Here, Maus functions as a hauntological work because the ostensibly idealized life in America that Vladek enjoys in Rego Park is continually undercut by the reintroduction of the past (or the way it functions as an uncanny text). In a mirror of the map of Auschwitz underneath Vladek and Art's present conversation, the back cover of the second volume (reproduced within the body of the text) geographically and temporally displaces contemporary New York and New Jersey into Poland and Auschwitz.
Even Spiegelman's counterpart in the text, Art, cannot escape the past in his present moment of success after the publishing of the first volume. His writing desk rests on the bodies of dead mice, he's bordered by a swastika, and a guard tower looms outside his window. For Spiegelman, this "Time Flies" section serves "as a MetaMaus like commentary on the whole project."
Perhaps even more powerful, though slightly less visceral than the above sequence, is one of the motivating questions Spiegelman describes:
"So, how did you get born when you weren't supposed to?" In a way, taking on my parents' Holocaust story was a way of getting to the primal moment of my birth, because there was no way that they were both supposed to be alive and coupling after World War II. It is a specific journey that has nothing to do with history and everything to do with history; one or both of these people is supposed to be dead, which means that I'm not supposed to be here. (199)
Spiegelman's own presence, his body, destabilizes time and history here, complicating narratives that resist closure and refuse to add up. In this way, the hauntological elements of Maus are, I think, exactly what continue to make it relevant.
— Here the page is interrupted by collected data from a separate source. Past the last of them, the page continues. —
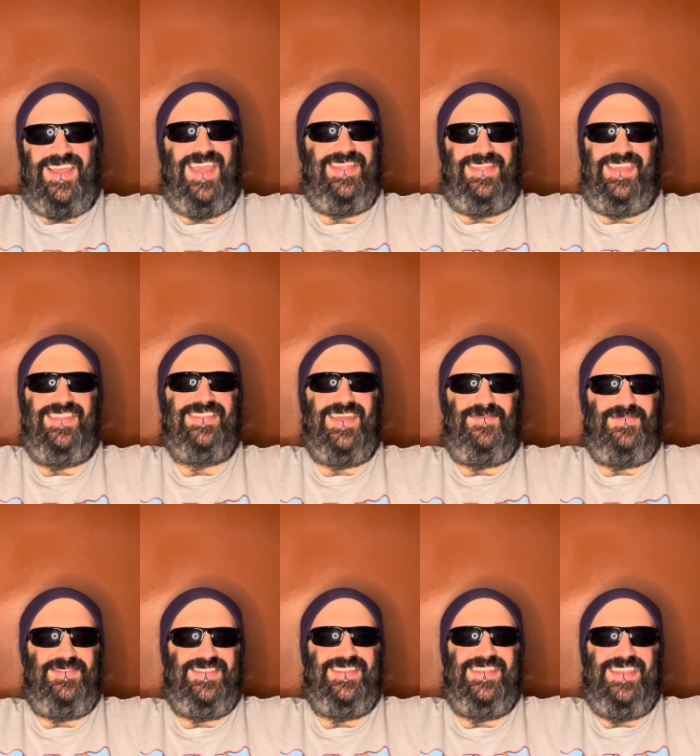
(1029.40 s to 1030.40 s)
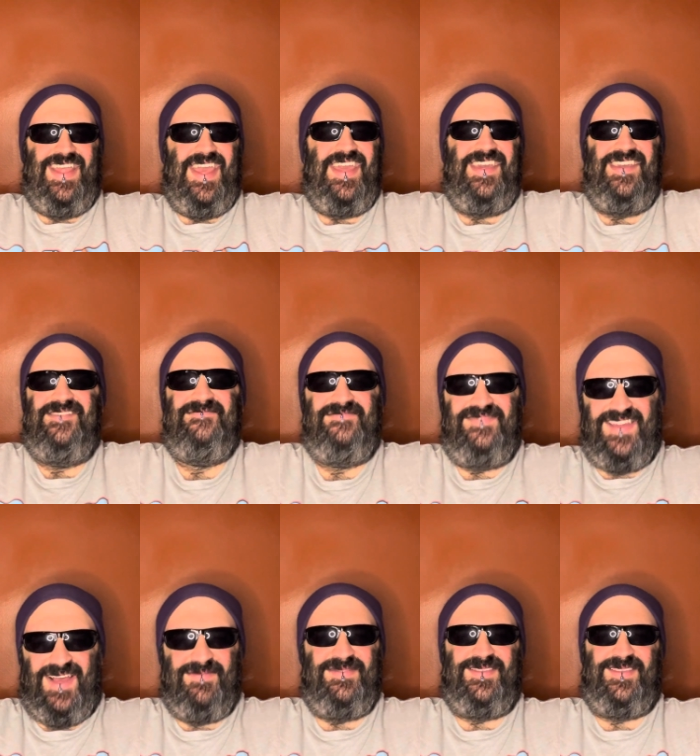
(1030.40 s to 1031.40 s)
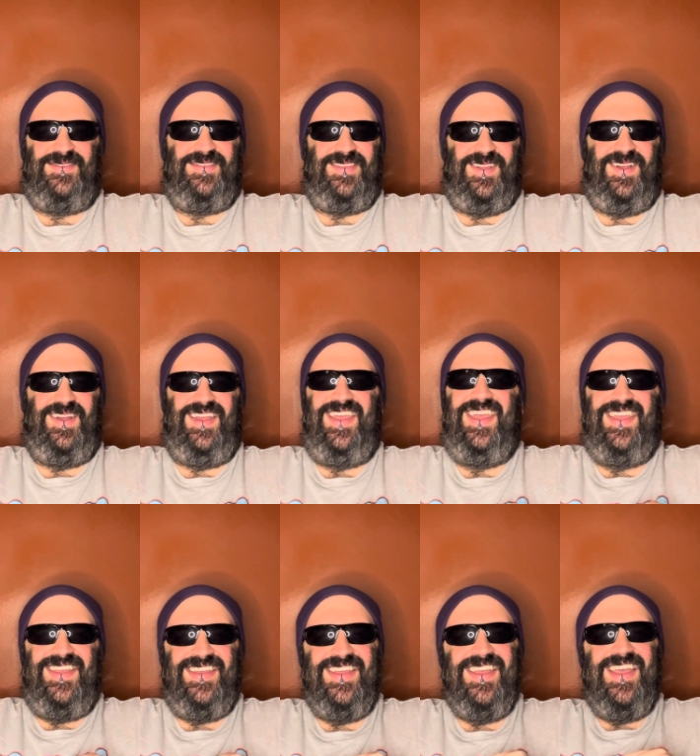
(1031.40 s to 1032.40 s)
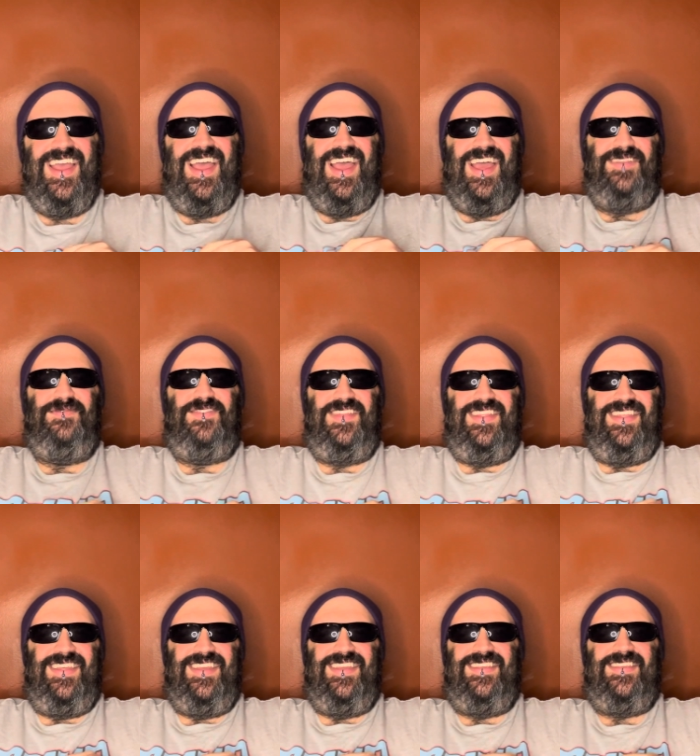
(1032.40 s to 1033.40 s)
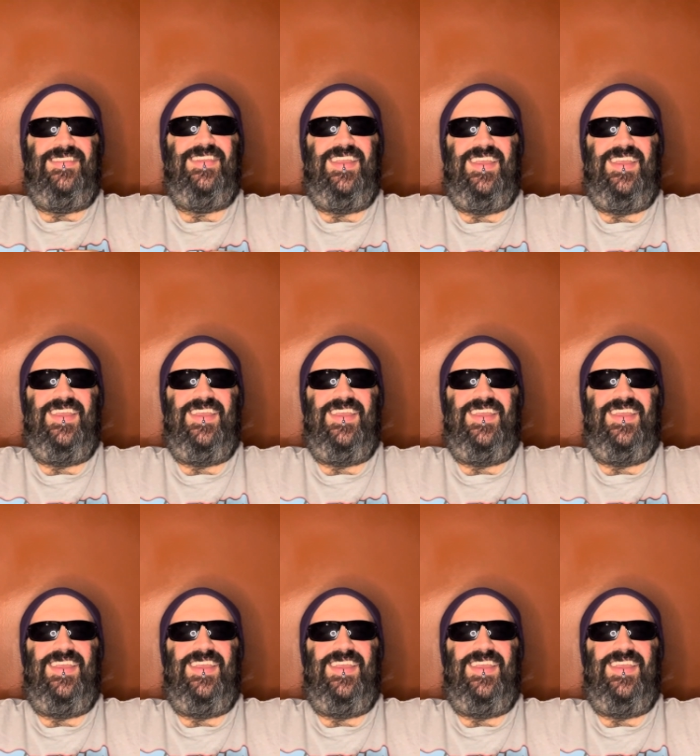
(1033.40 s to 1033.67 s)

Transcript: I think that was the name. I'm so sorry. And the funny thing is,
As Spiegelman points out, casual racism is:
what festered into becoming the Final Solution; and it is what allows our current immigration debates to take certain kinds of appalling coloration now. It is what allows us to call Arabs "ragheads," it's what allows Arabs to think of Jews and Americans as wearing targets around their necks so one can kill them, it's that whole process of dehumanization. I'm not exempting myself, my father, or the Nazis or Poles from it; it seems to be a basic aspect of how tribes organize themselves. (36-37)
The call to remember in Maus, to account, introduces "Guilt . . . an explosive thing to live with, but it may be the price we humans must pay for civilization while trying to learn true Empathy" (158).* It might be possible to pair this statement with the ethical and political aspect of hauntology, its insistence that the present is not the only possibility: "The reason all these ghosts matter, the point of saying It wasn't always like this, is not that it was better then, let's go back, but to remind ourselves that it doesn't have to be this way. . . The ghosts that should most haunt us are the spectres of events that have not yet happened." The spectres raised by Maus, the history that the text bleeds, are not confined to the past, but extend into the returning future in which the preconditions for what takes place in Maus have never been eliminated.

Anyway, if you're a fan of Maus, do yourself a favour and pick up MetaMaus. The three long interview sections--"Why the Holocaust?," "Why Mice?," and "Why Comics?"--are illuminating, with Spiegelman's candid and articulate answers a real joy to read. Added treats: the unedited transcript of his initial interview with his father, Vladek, in 1972 and the DVD, containing audio clips of Spiegelman explaining his work and excerpts from the tape recordings of Vladek telling his story.

*Echoes of PKD's claim that empathy is the necessary characteristic of the human?